Making sure to acknowledge the difference between requests and demands
Sometimes demands are formulated as a request to appear less harsh or controlling to the recipient. The downside is leaving the recipient to ponder whether it was a request, something he could do, or a demand, something he has to do, in the first place.
Taking a demand as a request will lead to the possibility of not following up on it due to its perceived optionality. On the other hand taking a request as a demand can lead to submission or rebellion. Both are not something we strive for in teamwork.
One way to avoid confusion is to avoid unspecific language. “Should” or “supposed to” in a sentence is easily misunderstood as a demand.
“We should write more tests”
“Aren’t we supposed to write more tests?”

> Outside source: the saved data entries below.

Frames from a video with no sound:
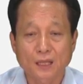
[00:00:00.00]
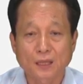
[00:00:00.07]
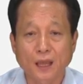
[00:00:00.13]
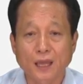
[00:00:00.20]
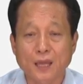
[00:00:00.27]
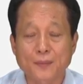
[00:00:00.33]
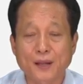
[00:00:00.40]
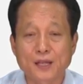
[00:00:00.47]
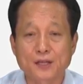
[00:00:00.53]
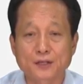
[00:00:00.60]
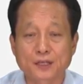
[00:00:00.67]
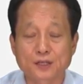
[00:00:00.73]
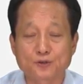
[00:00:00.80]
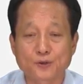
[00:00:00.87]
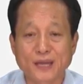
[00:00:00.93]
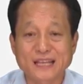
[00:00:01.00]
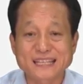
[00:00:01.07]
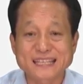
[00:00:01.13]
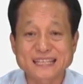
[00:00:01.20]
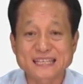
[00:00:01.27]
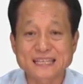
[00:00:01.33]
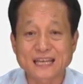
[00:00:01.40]
대기발령 이후에
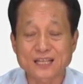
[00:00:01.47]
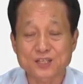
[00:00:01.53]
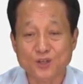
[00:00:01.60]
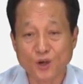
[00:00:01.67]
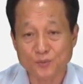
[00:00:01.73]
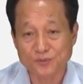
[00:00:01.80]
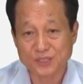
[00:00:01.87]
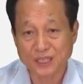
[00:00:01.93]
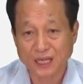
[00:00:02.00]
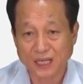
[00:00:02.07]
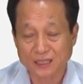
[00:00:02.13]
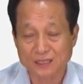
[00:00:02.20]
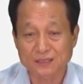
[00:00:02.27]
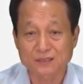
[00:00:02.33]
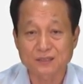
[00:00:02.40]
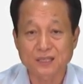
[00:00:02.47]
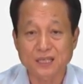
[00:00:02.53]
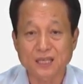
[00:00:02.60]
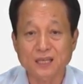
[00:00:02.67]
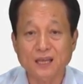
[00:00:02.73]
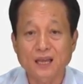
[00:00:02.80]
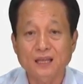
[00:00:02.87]
징계 처분이나
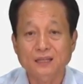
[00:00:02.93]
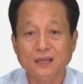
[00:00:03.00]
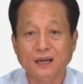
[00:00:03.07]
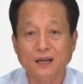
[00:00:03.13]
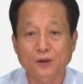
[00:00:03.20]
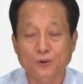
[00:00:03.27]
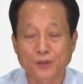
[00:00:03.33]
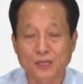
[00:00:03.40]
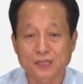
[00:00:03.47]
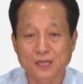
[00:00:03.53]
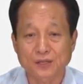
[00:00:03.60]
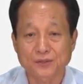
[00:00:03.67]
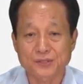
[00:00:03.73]
등등이 따라오게 될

While one side goes away with “Ok, now the others will write tests” the other side sticks to “Yes he’s right, we should really write tests when we have some time left”. Two different understandings. A sure way to frustration.
A better way would be to state the request explicitly and to express our feelings
“I would feel more secure if we were writing more tests for our software. I can understand how there might be some reservations against the practice and I’ll gladly lend a hand if you have some questions on how we can add tests.”
We mention how it would make us feel and offer help in accomplishing the request.
If in doubt ask people what they have heard. We can learn if what we said was taken as a demand. To sum it up:
It is helpful to:
- express clear observations instead of evaluation
- avoid to confuse a prediction with certainty
- take responsibility for your actions
- express what we do want, not what we don’t want
- acknowledge the difference between requests and demands
Always be communicating. Non violently.
For anyone who wants to dive deeper into the topic I suggest reading Marshall B. Rosenbergs book Non Violent Communication. One of the books I wish I had read a decade earlier.
Additionally there’s a great audiobook read by the author himself which I have used.